• WHAT TO DO: Find the line with "[0:16.00-0:17.00]" in the entries below, then output every line from it down to the line with "[0:19.00-0:20.00]", exactly and with no pictures.

• EXTRACTED DATA:
BEGIN
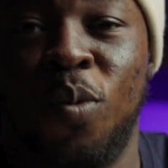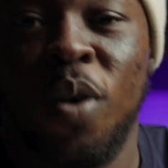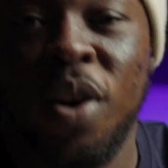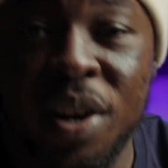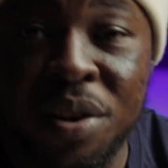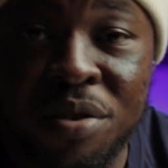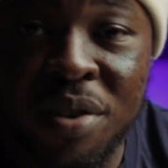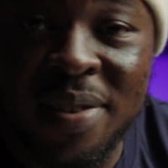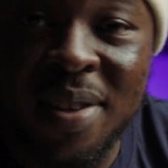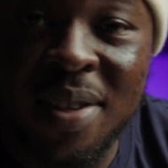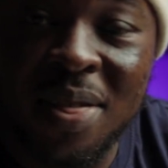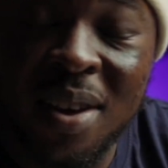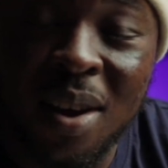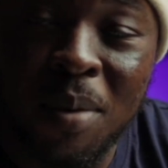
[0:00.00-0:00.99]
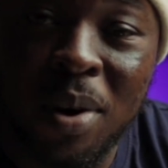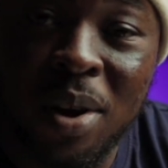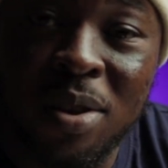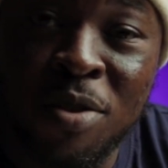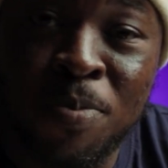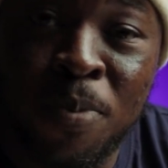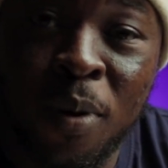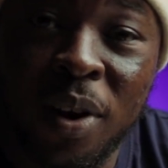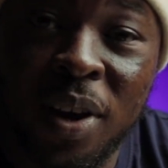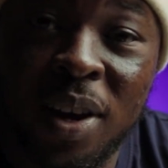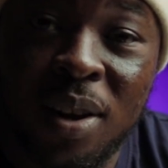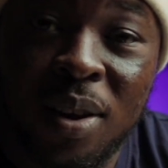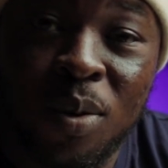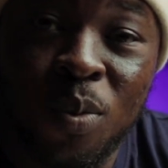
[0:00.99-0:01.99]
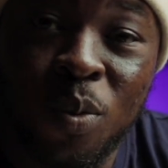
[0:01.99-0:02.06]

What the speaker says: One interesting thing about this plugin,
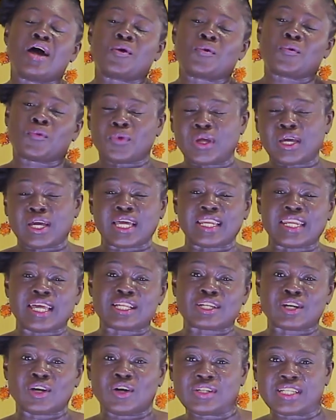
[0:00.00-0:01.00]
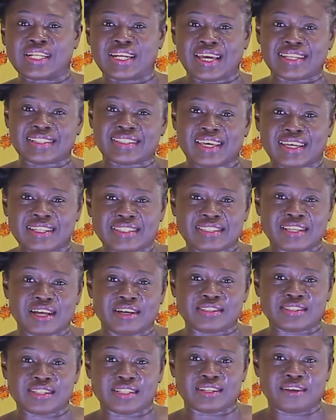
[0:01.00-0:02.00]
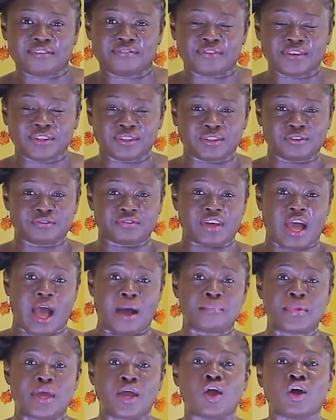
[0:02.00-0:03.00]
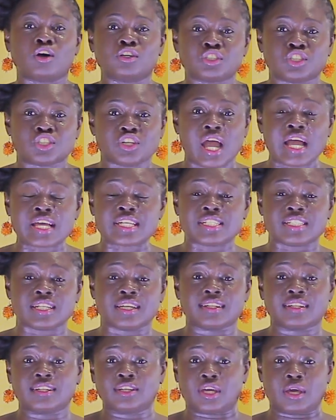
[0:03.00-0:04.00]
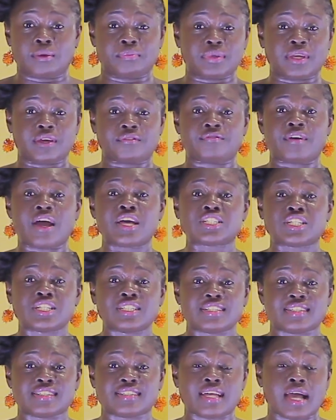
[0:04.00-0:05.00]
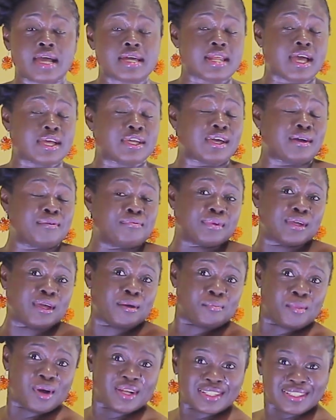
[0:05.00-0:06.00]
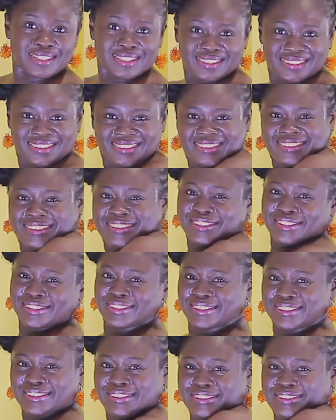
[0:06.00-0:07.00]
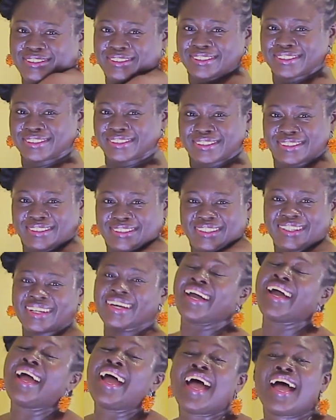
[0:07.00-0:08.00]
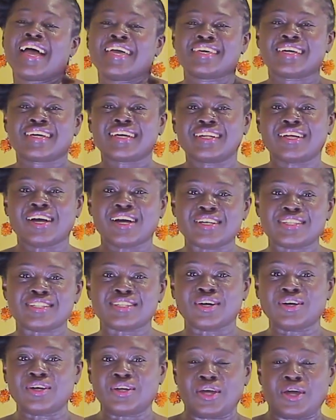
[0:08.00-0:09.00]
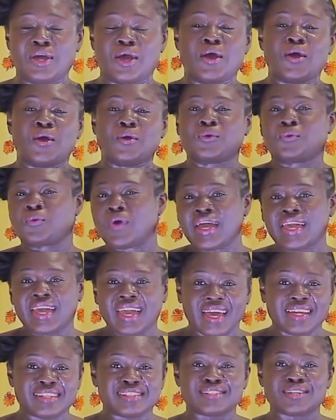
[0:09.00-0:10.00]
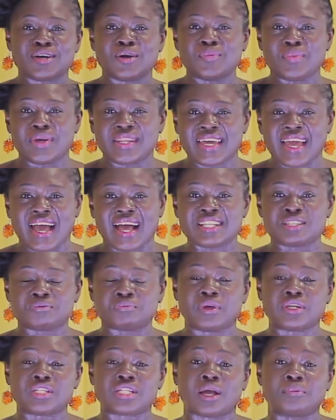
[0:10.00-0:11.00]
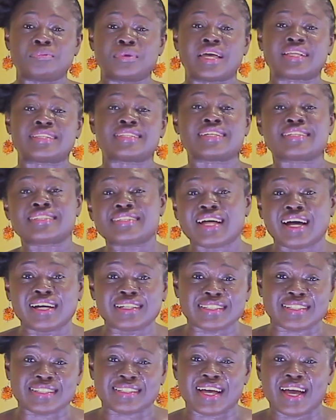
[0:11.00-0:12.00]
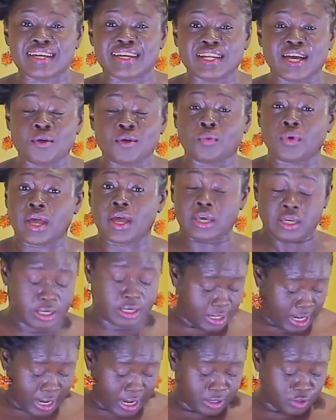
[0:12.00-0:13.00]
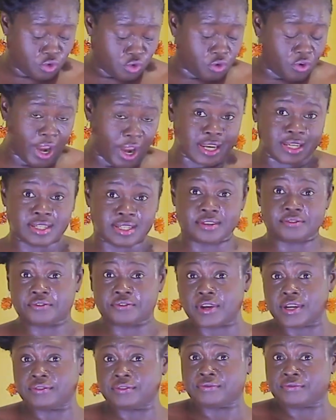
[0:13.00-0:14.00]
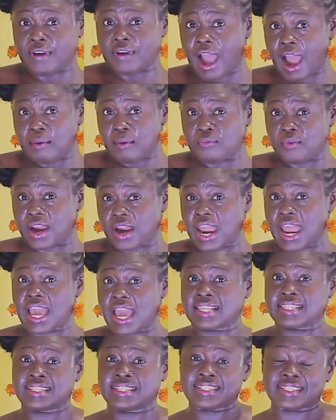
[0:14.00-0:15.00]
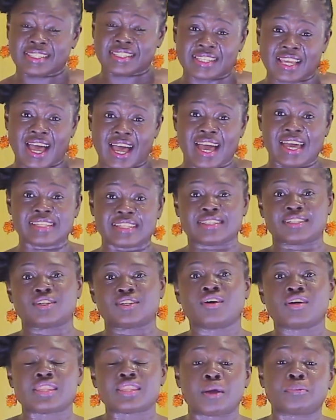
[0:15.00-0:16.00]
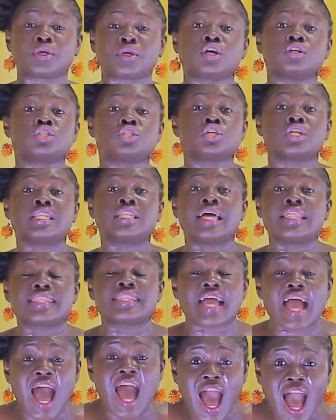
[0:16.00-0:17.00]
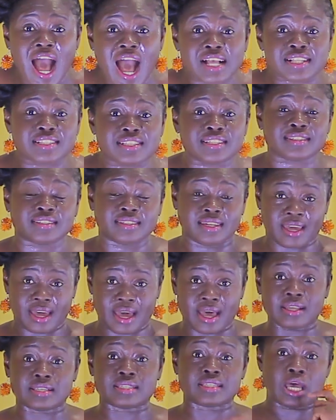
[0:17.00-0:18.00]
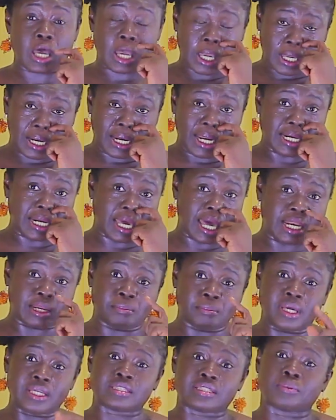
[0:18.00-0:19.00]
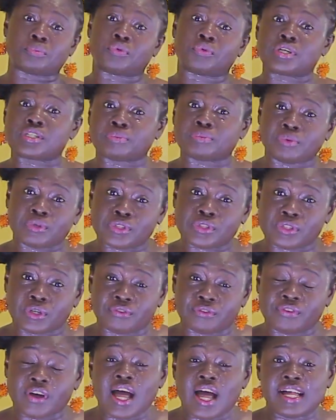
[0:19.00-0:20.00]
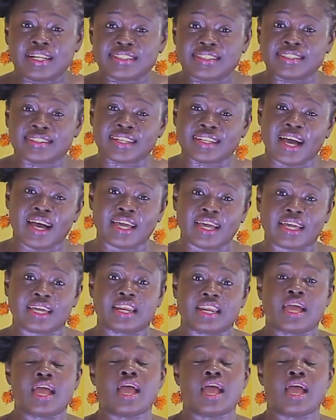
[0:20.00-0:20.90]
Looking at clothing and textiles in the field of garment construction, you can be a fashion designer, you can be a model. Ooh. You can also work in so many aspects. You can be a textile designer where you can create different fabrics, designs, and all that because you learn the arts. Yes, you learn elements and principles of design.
END
BEGIN
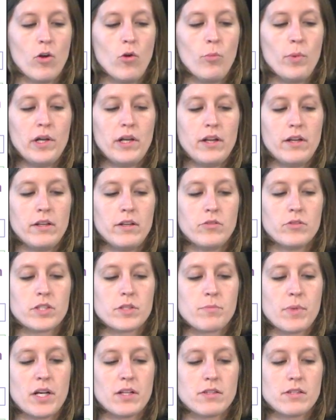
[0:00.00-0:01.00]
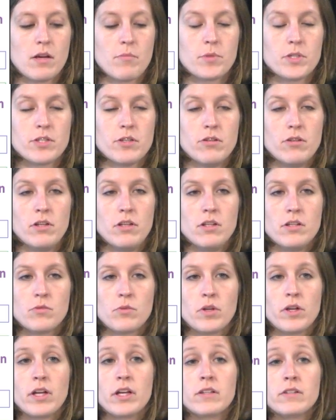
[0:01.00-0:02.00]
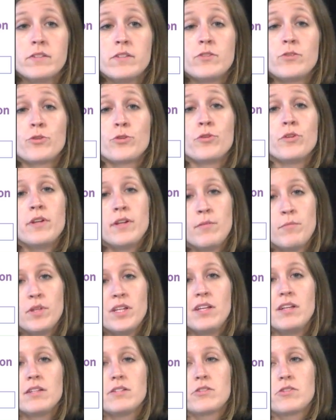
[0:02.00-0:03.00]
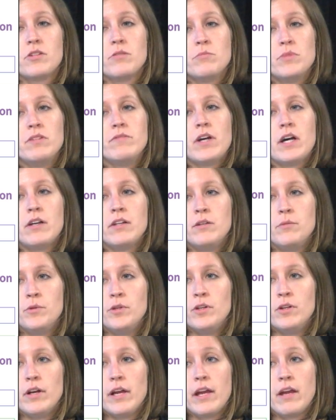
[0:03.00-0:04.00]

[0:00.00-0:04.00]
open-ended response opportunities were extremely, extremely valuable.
END
BEGIN
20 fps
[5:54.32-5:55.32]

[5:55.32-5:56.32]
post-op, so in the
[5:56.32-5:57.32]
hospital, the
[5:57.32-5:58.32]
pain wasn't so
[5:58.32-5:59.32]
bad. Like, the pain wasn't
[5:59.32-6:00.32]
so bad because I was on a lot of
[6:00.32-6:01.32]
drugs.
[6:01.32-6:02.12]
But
END
• THE ANSWER:
[0:16.00-0:17.00]
[0:17.00-0:18.00]
[0:18.00-0:19.00]
[0:19.00-0:20.00]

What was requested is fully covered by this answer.